- [Data listing]:
□ □ □ □ □ □ □
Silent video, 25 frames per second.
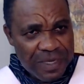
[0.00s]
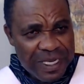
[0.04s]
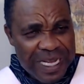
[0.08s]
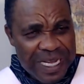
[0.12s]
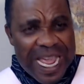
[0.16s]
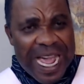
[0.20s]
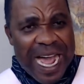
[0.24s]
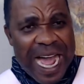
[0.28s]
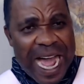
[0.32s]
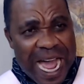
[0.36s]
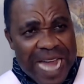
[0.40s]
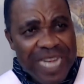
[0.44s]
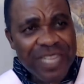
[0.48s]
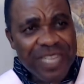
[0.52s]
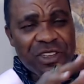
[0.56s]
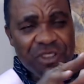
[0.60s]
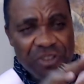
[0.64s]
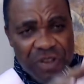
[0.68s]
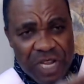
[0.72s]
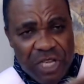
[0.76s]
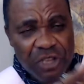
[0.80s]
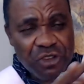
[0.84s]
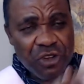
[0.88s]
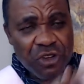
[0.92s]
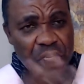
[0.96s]
They had
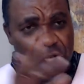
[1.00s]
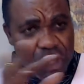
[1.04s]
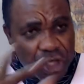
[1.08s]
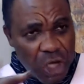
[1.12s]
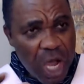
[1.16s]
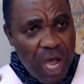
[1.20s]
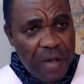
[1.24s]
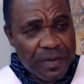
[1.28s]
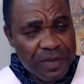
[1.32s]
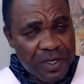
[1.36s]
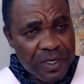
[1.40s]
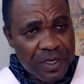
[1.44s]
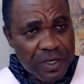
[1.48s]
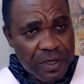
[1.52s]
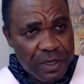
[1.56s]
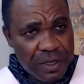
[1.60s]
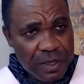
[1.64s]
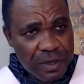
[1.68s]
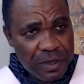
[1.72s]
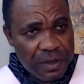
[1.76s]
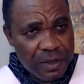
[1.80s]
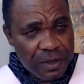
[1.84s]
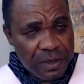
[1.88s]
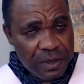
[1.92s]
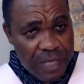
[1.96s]
three, three jobs.
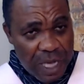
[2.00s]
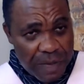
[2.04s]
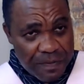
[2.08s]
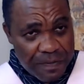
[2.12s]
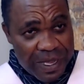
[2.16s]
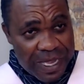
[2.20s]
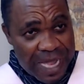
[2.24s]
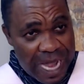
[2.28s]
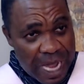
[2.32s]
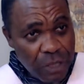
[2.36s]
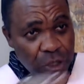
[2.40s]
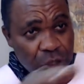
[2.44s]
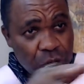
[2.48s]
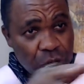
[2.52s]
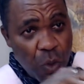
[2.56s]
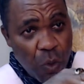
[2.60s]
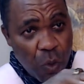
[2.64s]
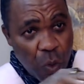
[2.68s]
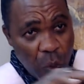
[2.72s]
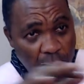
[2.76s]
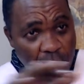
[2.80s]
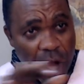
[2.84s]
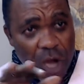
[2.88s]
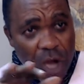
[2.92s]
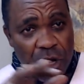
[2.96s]
They began to
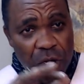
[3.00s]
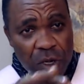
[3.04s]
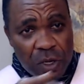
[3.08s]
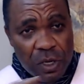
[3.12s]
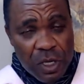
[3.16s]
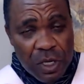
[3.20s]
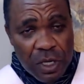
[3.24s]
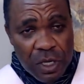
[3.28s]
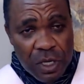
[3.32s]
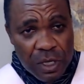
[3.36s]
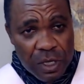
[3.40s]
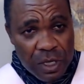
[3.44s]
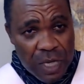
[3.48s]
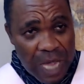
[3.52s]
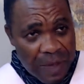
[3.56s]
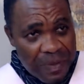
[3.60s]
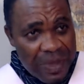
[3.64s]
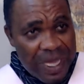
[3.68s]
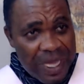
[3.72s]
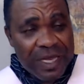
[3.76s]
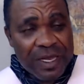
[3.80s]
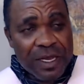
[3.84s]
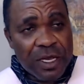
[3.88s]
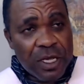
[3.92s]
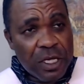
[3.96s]
work. I
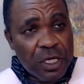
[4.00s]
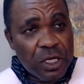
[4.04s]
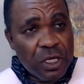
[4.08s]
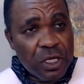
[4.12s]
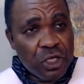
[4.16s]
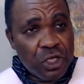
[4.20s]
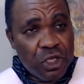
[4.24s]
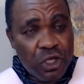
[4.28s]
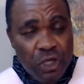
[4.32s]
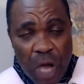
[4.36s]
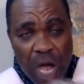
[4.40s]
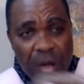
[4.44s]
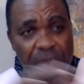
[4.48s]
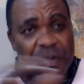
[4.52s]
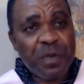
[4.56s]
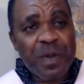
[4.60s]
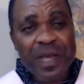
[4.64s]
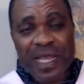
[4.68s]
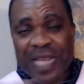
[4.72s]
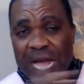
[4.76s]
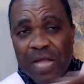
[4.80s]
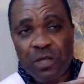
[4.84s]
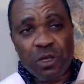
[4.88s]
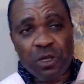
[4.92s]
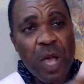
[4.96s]
mean, jobs
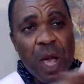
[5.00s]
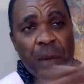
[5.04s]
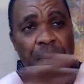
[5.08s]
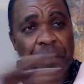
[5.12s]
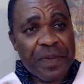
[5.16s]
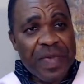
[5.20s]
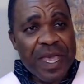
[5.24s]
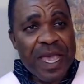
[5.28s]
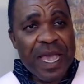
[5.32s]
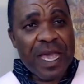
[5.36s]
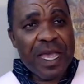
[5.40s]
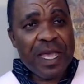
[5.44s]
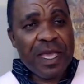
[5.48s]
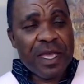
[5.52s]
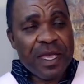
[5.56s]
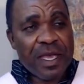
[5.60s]
began to appear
□ □ □ □ □ □ □
From start to finish, output the listing exactly, but omit its pictures.

- [Result of the task]:
Silent video, 25 frames per second.
[0.00s]
[0.04s]
[0.08s]
[0.12s]
[0.16s]
[0.20s]
[0.24s]
[0.28s]
[0.32s]
[0.36s]
[0.40s]
[0.44s]
[0.48s]
[0.52s]
[0.56s]
[0.60s]
[0.64s]
[0.68s]
[0.72s]
[0.76s]
[0.80s]
[0.84s]
[0.88s]
[0.92s]
[0.96s]
They had
[1.00s]
[1.04s]
[1.08s]
[1.12s]
[1.16s]
[1.20s]
[1.24s]
[1.28s]
[1.32s]
[1.36s]
[1.40s]
[1.44s]
[1.48s]
[1.52s]
[1.56s]
[1.60s]
[1.64s]
[1.68s]
[1.72s]
[1.76s]
[1.80s]
[1.84s]
[1.88s]
[1.92s]
[1.96s]
three, three jobs.
[2.00s]
[2.04s]
[2.08s]
[2.12s]
[2.16s]
[2.20s]
[2.24s]
[2.28s]
[2.32s]
[2.36s]
[2.40s]
[2.44s]
[2.48s]
[2.52s]
[2.56s]
[2.60s]
[2.64s]
[2.68s]
[2.72s]
[2.76s]
[2.80s]
[2.84s]
[2.88s]
[2.92s]
[2.96s]
They began to
[3.00s]
[3.04s]
[3.08s]
[3.12s]
[3.16s]
[3.20s]
[3.24s]
[3.28s]
[3.32s]
[3.36s]
[3.40s]
[3.44s]
[3.48s]
[3.52s]
[3.56s]
[3.60s]
[3.64s]
[3.68s]
[3.72s]
[3.76s]
[3.80s]
[3.84s]
[3.88s]
[3.92s]
[3.96s]
work. I
[4.00s]
[4.04s]
[4.08s]
[4.12s]
[4.16s]
[4.20s]
[4.24s]
[4.28s]
[4.32s]
[4.36s]
[4.40s]
[4.44s]
[4.48s]
[4.52s]
[4.56s]
[4.60s]
[4.64s]
[4.68s]
[4.72s]
[4.76s]
[4.80s]
[4.84s]
[4.88s]
[4.92s]
[4.96s]
mean, jobs
[5.00s]
[5.04s]
[5.08s]
[5.12s]
[5.16s]
[5.20s]
[5.24s]
[5.28s]
[5.32s]
[5.36s]
[5.40s]
[5.44s]
[5.48s]
[5.52s]
[5.56s]
[5.60s]
began to appear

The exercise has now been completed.